Жалкая отговорка — я пытаюсь притвориться, что уважаю Вульфа, хотя на самом деле терпеть его не могу — единственно потому, что, по моим подозрениям, его уважает Уилл.

— Нет, священство — это не для меня, — говорит Вульф, явно наслаждаясь моей неловкостью. — Я думал пойти в политику.

— В политику, — со смехом повторяю я. — Но у тебя же нет шансов?

— Это почему? — спрашивает он, поворачиваясь ко мне — как обычно, с непроницаемым лицом.

— Слушай, Вульф, может ты прав в своих убеждениях, может, нет. Я не могу тебя судить.

— Неужели? С каких это пор? Ты же все время меня судишь. Я думал, ты согласен с остальными, кто подсовывает мне перья.

— Но даже если ты прав, — продолжаю я гнуть свою линию, — у тебя вряд ли получится убедить в этом людей после войны. Ну, то есть, если вдруг в моем округе кто-нибудь станет баллотироваться в парламент и скажет избирателям, что он возражает против войны и отказался идти на фронт, ему дай бог унести ноги с трибуны, а не то что набрать достаточно голосов.

— Но Артур же не отказывается идти на фронт. Он здесь, с нами.

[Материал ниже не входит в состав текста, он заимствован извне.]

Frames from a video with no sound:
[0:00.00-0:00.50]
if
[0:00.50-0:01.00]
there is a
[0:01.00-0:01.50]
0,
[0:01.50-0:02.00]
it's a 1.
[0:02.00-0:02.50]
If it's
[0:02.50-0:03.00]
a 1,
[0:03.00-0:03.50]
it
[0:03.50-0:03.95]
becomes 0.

— Здесь — учебный лагерь, — встревает Вульф. — Уилл, я же объяснял тебе, что как только нас отправят на фронт, я откажусь драться. Я им это говорил. Они это знают. Но не слушают, вот в чем беда. Военный трибунал уже давно должен был решить мое дело, но пока молчит. Меня это очень расстраивает.

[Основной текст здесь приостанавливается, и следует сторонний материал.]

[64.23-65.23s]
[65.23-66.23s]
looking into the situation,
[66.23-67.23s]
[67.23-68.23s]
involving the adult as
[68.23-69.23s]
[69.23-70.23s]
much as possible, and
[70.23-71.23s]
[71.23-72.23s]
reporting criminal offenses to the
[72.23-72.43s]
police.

— Слушай, а против чего ты на самом деле возражаешь? — спрашиваю я, вдруг осознав, что мне ничего не известно о его мотивах. — Тебе война не нравится? В этом дело?

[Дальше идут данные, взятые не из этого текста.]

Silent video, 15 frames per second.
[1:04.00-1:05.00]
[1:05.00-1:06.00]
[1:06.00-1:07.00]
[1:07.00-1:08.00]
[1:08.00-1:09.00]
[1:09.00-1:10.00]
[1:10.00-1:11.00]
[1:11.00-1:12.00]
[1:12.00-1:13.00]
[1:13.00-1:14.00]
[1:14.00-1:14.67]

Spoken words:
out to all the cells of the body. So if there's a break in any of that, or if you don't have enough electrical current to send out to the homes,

— Война никому не должна нравиться, Сэдлер, — говорит Вульф. — И я не могу себе представить, чтобы она кому-то нравилась, кроме разве что сержанта Клейтона. Вот он, кажется, получает от нее удовольствие. Нет, я просто не верю, что хладнокровно лишать жизни других людей — это правильно. Я неверующий… ну, не очень верующий… но я думаю, что кому жить, а кому умирать, должен решать Бог. К тому же что я могу иметь против какого-нибудь немецкого мальчишки, которого притащили из Берлина, или Франкфурта, или Дюссельдорфа сражаться за родину? Что он может иметь против меня? Да, на карту поставлены вопросы, политические вопросы, территориальные, мы воюем из-за них, и я согласен, что интересы некоторых стран оказались ущемлены, но ведь есть же дипломатия, ведь могут же здравомыслящие люди собраться за столом и достигнуть согласия. И я считаю, что возможности решить вопрос мирным путем еще не исчерпаны. Но вместо этого мы просто убиваем друг друга — день за днем. Именно против этого я возражаю, Сэдлер, если тебе уж так интересно. И я отказываюсь в этом участвовать.